Michael Bloomberg said in a statement: “We would not want a cloud to hang over the race or its participants, and so we have decided to cancel it.”
Plans to press ahead with the race had prompted uproar from politicians in cyclone-ravaged parts of the city.
More than 90 US deaths, over 40 of them in New York, have been blamed on Sandy.
Across the US East Coast, some 3.5 million homes and businesses – 1.2 million in New York state alone – still have no electricity, four days after the storm made landfall.
Mayor Michael Bloomberg said in his statement: “While holding the race would not require diverting resources from the recovery effort, it is clear that it has become the source of controversy and division.”
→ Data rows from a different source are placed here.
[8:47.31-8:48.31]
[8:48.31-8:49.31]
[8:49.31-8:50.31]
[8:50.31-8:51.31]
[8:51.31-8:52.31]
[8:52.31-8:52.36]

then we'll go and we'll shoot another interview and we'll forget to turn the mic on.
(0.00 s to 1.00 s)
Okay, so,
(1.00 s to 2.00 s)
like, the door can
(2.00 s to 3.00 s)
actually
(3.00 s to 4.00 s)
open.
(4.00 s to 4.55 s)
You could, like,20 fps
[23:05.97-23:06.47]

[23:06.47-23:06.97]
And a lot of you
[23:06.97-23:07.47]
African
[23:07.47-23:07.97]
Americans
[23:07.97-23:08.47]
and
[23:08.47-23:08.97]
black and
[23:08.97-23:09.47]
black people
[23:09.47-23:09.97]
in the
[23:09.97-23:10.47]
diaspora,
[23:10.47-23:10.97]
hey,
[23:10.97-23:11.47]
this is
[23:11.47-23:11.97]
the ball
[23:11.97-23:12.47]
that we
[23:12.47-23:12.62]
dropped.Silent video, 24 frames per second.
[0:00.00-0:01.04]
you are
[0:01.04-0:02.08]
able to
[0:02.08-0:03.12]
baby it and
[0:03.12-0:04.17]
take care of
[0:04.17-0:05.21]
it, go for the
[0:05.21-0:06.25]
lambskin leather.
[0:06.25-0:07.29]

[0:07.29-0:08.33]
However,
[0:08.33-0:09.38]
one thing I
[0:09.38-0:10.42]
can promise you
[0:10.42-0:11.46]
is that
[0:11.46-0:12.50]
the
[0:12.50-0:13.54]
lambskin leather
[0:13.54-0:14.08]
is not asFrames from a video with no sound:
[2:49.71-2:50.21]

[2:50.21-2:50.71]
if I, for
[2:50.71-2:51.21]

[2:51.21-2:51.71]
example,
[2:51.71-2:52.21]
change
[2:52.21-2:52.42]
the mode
He added: “We cannot allow a controversy over an athletic event – even one as meaningful as this – to distract attention away from all the critically important work that is being done to recover from the storm and get our city back on track.”
It was not immediately clear if the race would be rescheduled for another date.
Elected officials representing Staten Island were among the harshest critics of Mayor Michael Bloomberg’s earlier statements that the race would go ahead.
“We’re still pulling bodies out of the water and the mayor is worried about marathon runners and returning to life as normal,” US Representative Michael Grimm, who represents the island and part of Brooklyn, told CNN.
“The Verrazano Bridge should be used for getting fuel and food in to Staten Island, not getting runners out. Police resources would be best allocated to prevent looting and in rescue and recovery operations.”
Rep Michael Grimm was joined by other local politicians, including both Republicans and Democrats, in demanding the race be postponed.
“The decision to move forward with the marathon is not a decision I would have made,” City Council Speaker Christine Quinn said.
Some runners who have signed up for the race told local website Gothamist that they would volunteer on Staten Island instead.
There was further controversy when background music played at the marathon expo in a Manhattan convention centre included the heavy metal song, Rock You Like a Hurricane.
Manhattan Borough President Scott Stringer, who originally wanted the race to go on, said on Friday that he had changed his mind.
“New Yorkers deserve nothing less than to know that the entire government is focused solely on returning the city and their region back to normalcy,” Scott Stringer said in a statement.